Association with lipids is a prerequisite for the secretion of apolipoprotein (apo)1 B100, a structural protein of low density lipoprotein, from hepatocytes. Microsomal triglyceride transfer protein (MTP), a heterodimeric protein containing a 97-kDa subunit and protein disulfide isomerase (1, 2), may facilitate the assembly of lipids and apoB in the lumen of endoplasmic reticulum (ER). Using cells transfected with cDNAs encoding the 97-kDa subunit of MTP or truncated forms of human apoB, several laboratories have demonstrated that MTP is necessary and sufficient for apoB secretion as a lipoprotein (3-6). This is consistent with the genetic evidence that defective MTP is the cause of abetalipoproteinemia (7-10).
The sequence of events that lead to the assembly of hepatic very low density lipoprotein (VLDL)-containing apoB has been progressively unraveled. In rat liver cells, assembly of VLDL-containing apoB48 (the amino terminus 48% of apoB100) is most likely achieved through two discrete steps (11, 12).
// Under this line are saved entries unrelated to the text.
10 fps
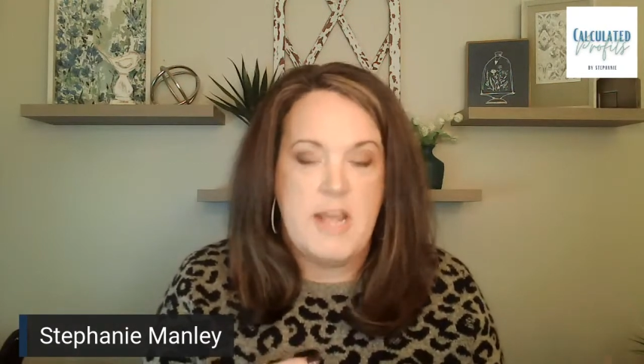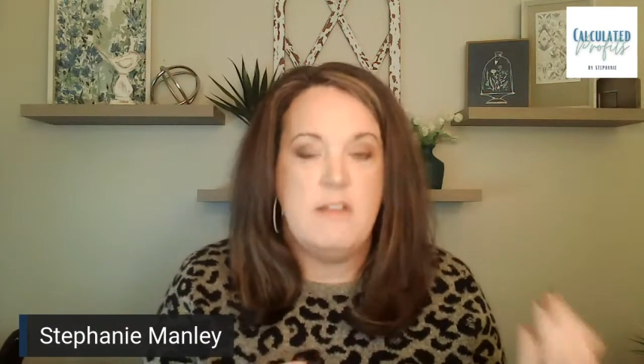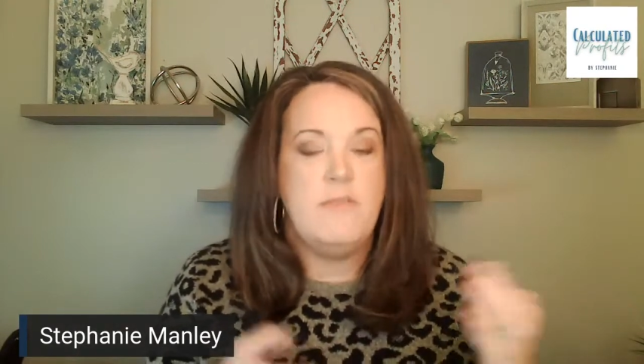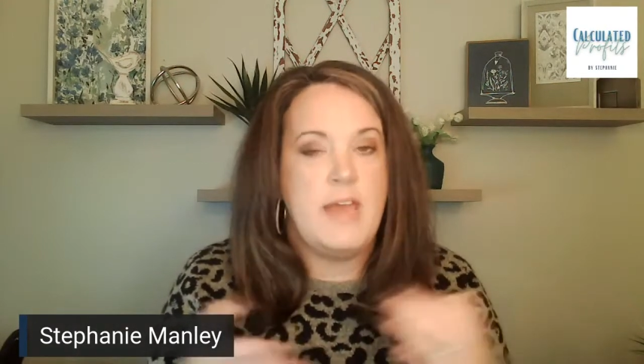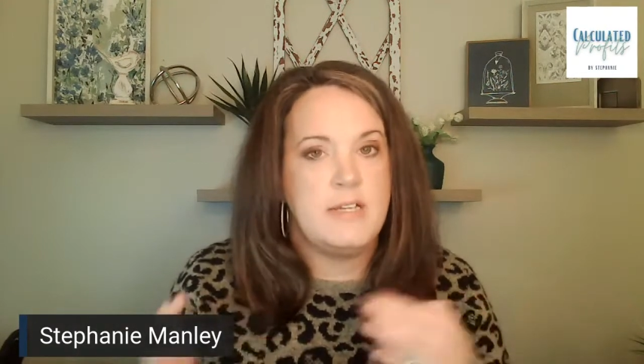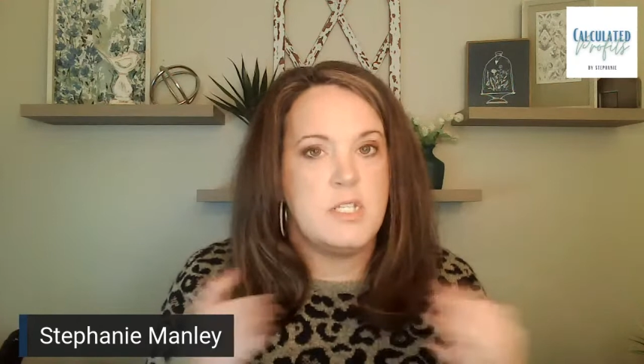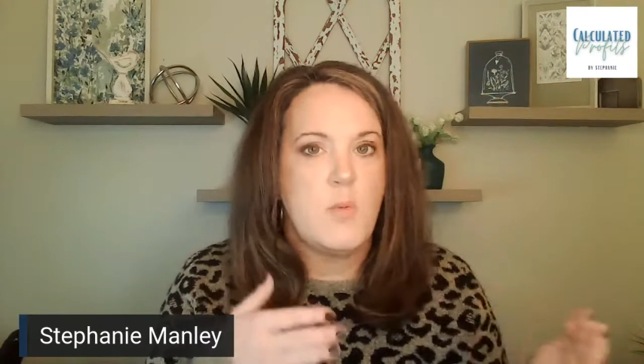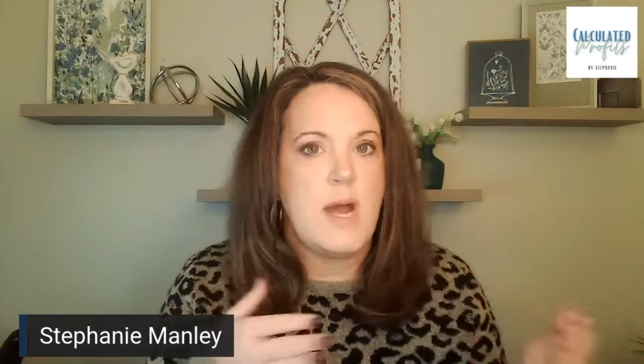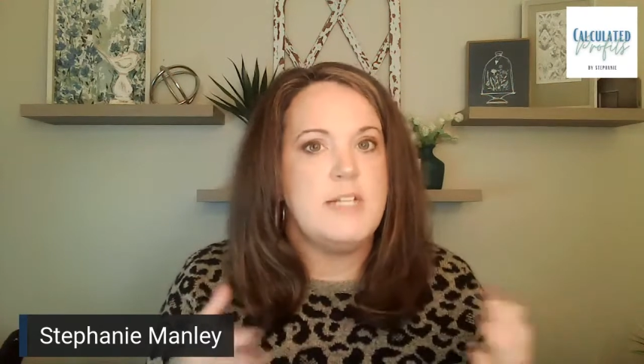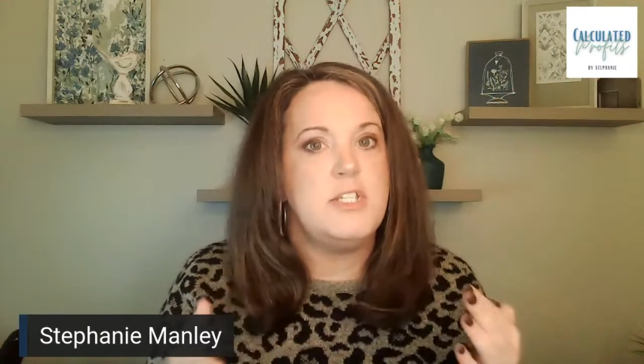And that's
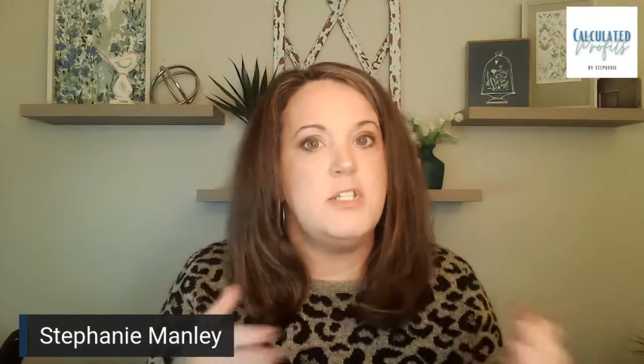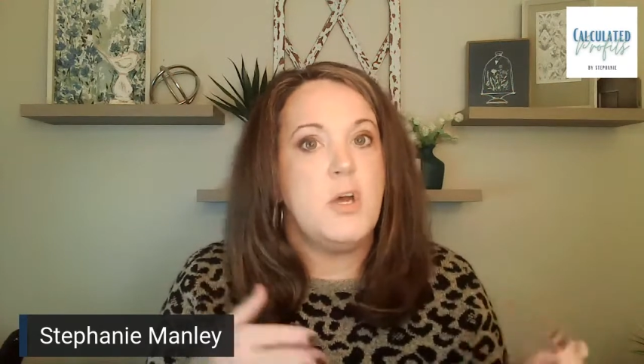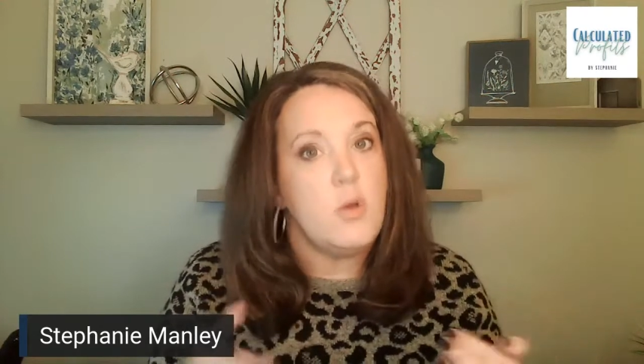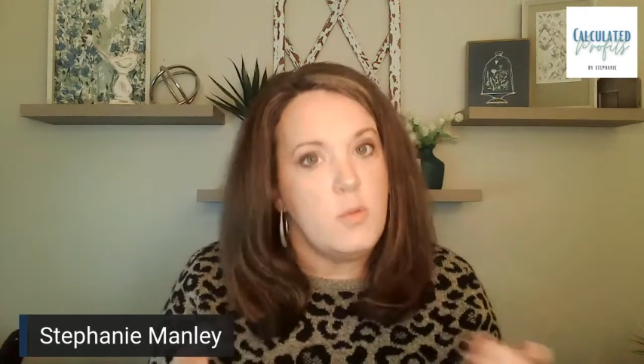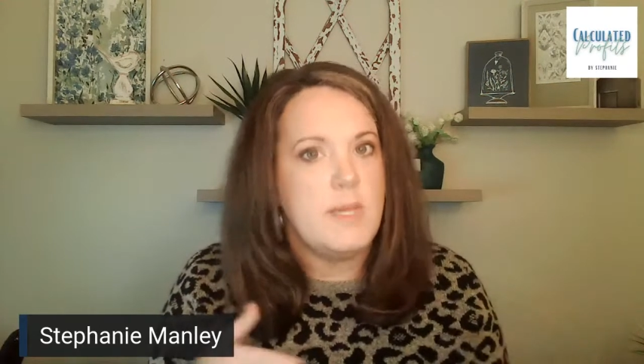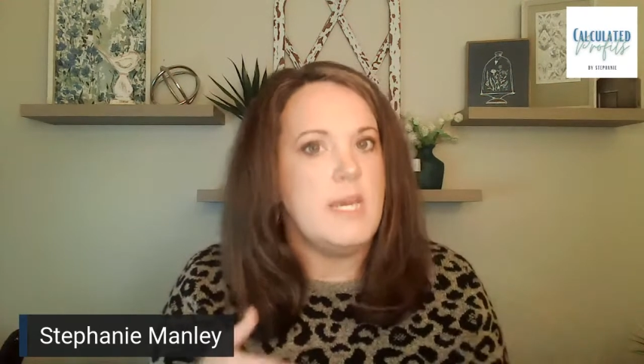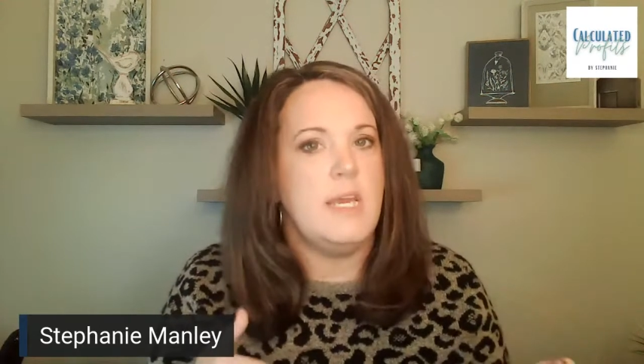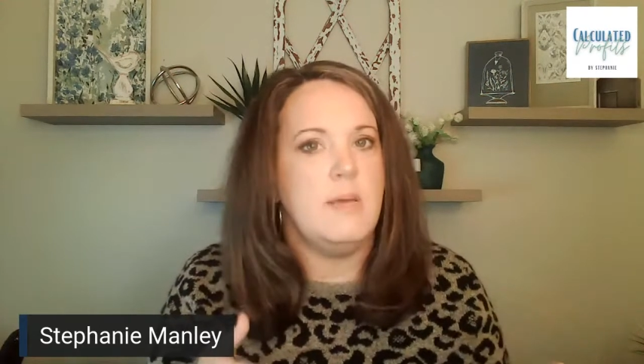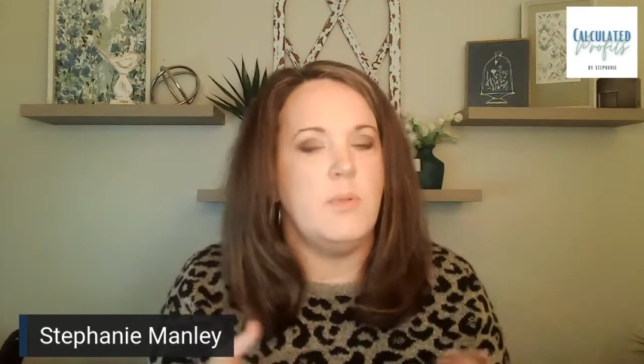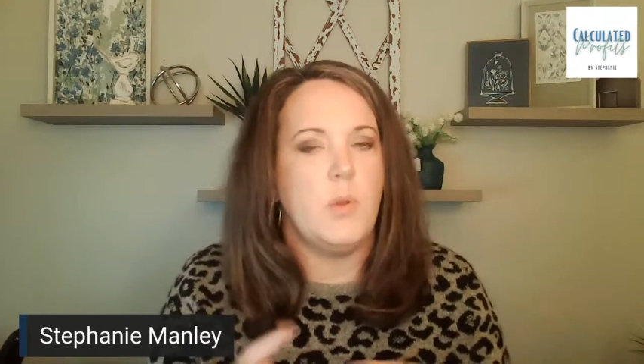why so
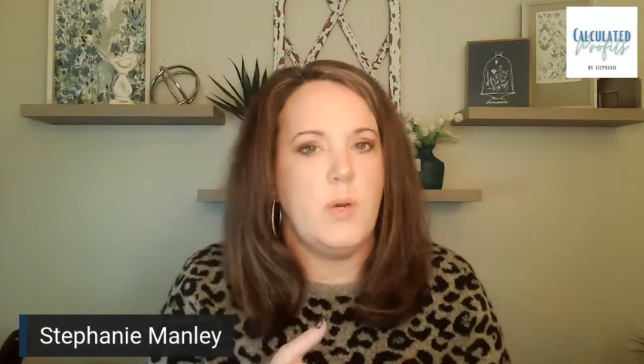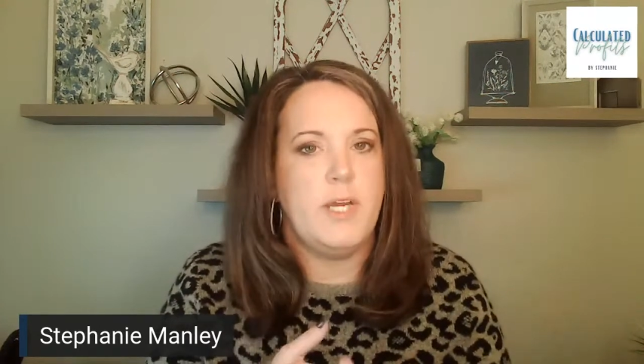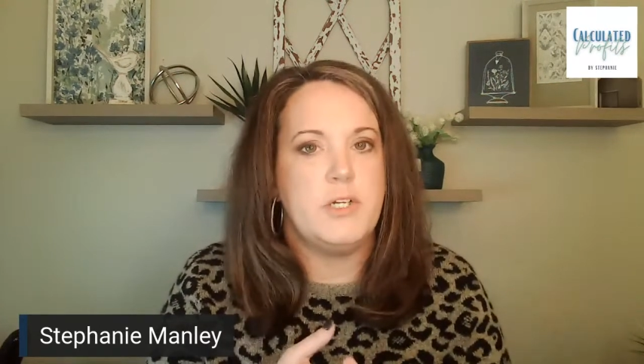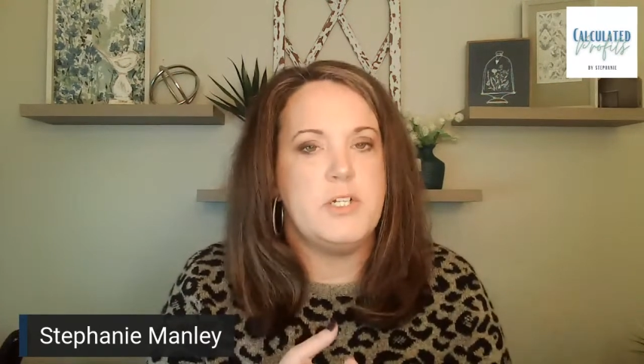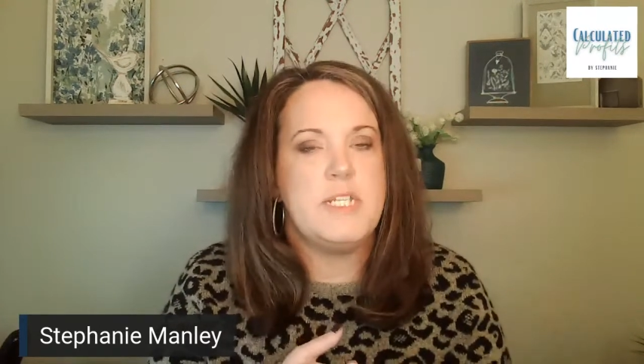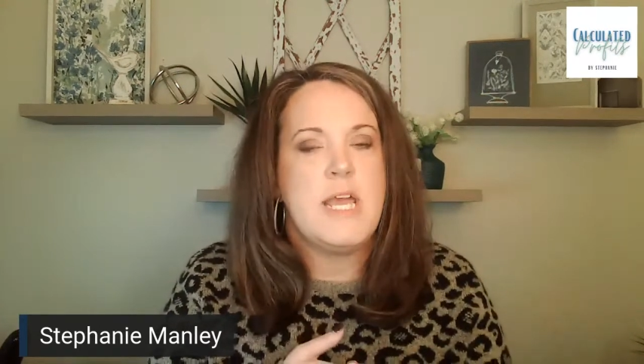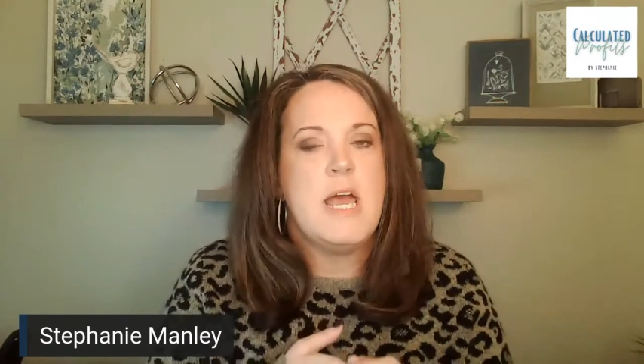many employers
Accumulating results obtained from studies using different cellular models (13-16) have indicated that during the first step of assembly apoB is lipidated co-translationally and is translocated across the ER membrane. The lipid content of the primordial lipoproteins is directly related to the length of apoB polypeptides (13, 15, 16). It is now clear that MTP plays an obligatory role in the initial stage of apoB lipidation (3-6, 17, 18). However, whether or not apoB translocation across the ER membrane is tightly coupled with translation remains controversial (19-21). In the second step, the primordial lipoprotein particles acquire additional neutral lipids to form a mature VLDL (11, 12). Unlike the first step lipidation, the recruitment of lipids during the second step apoB48-VLDL formation is not governed by the length of apoB but seems mediated by short hydrophobic sequences within apoB48 (22). In the rat hepatoma McA-Rh7777 cells, the second step lipidation of rat apoB48 does not seem to require the activity of MTP (17).
In liver cells, a significant amount of newly synthesized apoB100 is
degraded prior to secretion (23). Early studies showed that this
presecretory degradation took place at the post-translational level
(23-25), and a variety of factors can modulate apoB100 secretion efficiency by altering the ratio of degraded versus secreted
apoB100 (26-29). Among others, the availability of lipids is the most
important factor regulating the efficiency of apoB100 secretion
(30-33). The cysteine protease inhibitor,
N-acetyl-leucyl-leucyl-norleucinal (ALLN), could block the
post-translational degradation of apoB (34, 35). ALLN has been shown to
inhibit the proteasome, calpains and cathepsin B (36, 37). Recently, a
kinetically and biochemically distinct pathway for the presecretory
degradation of apoB100 has been suggested (5, 38-41). This very early
degradation of apoB seems to occur during polypeptide elongation
(i.e. co-translational) and before the translation of
full-length apoB is completed. This putative co-translational
proteolysis of apoB has been suggested to result from impaired
translocation across the ER membrane and appears to be attenuated by
expression of active MTP but is insensitive to ALLN (5). A physical
interaction between MTP and apoB100 at the early stages of lipoprotein
assembly have been demonstrated (42). Therefore, MTP may conceivably
act as a molecular chaperone by facilitating translocation and proper
folding of apoB via its lipid transferring activity. Using HepG2 cells
treated with a potent and specific MTP inhibitor
4-bromo-3
-methylmetaqualone, we have observed a decrease in the
secretion of apoB100 and neutral lipids associated with lipoproteins
(41). The decreased secretion of apoB and lipids by the MTP inhibitor
has been suggested to reflect mainly an early presecretory degradation
of apoB100 (41). We hypothesize that the apparent presecretory
degradation of apoB upon MTP inhibition could be attributable to
alteration of apoB polypeptide elongation.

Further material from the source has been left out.